(Stored data)
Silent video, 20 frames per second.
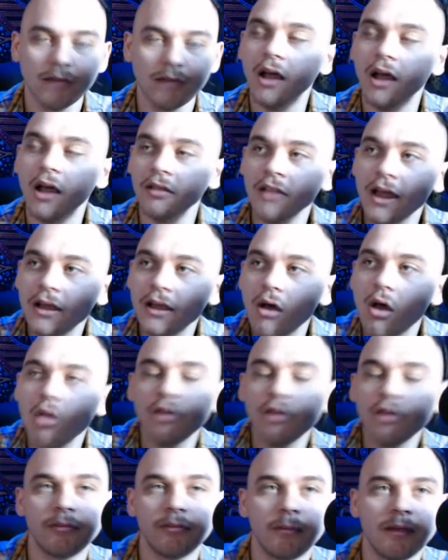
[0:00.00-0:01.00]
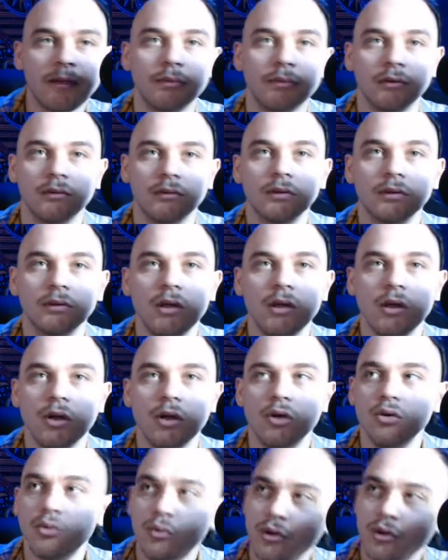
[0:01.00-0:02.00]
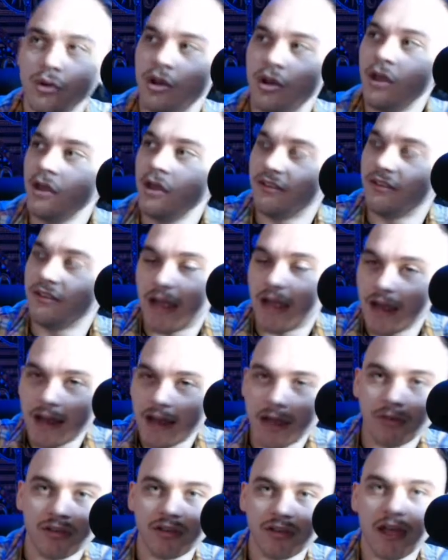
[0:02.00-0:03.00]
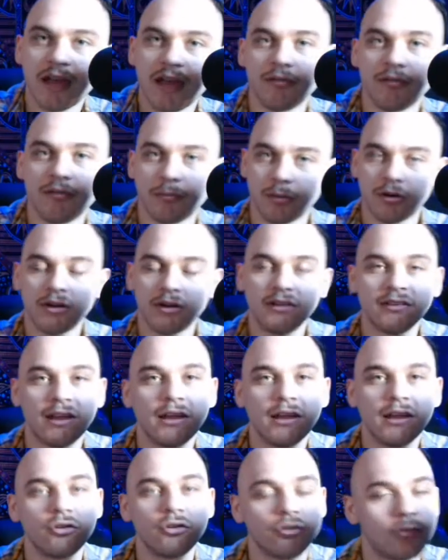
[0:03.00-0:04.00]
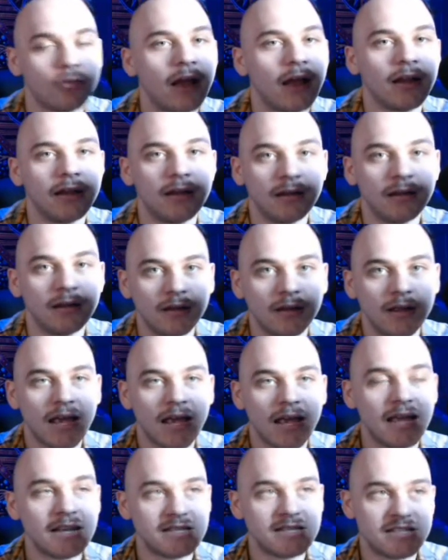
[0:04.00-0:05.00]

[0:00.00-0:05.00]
Unlike all these people who would stand outside of a Bernie Sanders rally and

- **Task goal**
Any picture found in the data is to be skipped while the rest is copied exactly.

- **Answer for the task**
Silent video, 20 frames per second.
[0:00.00-0:01.00]
[0:01.00-0:02.00]
[0:02.00-0:03.00]
[0:03.00-0:04.00]
[0:04.00-0:05.00]

[0:00.00-0:05.00]
Unlike all these people who would stand outside of a Bernie Sanders rally and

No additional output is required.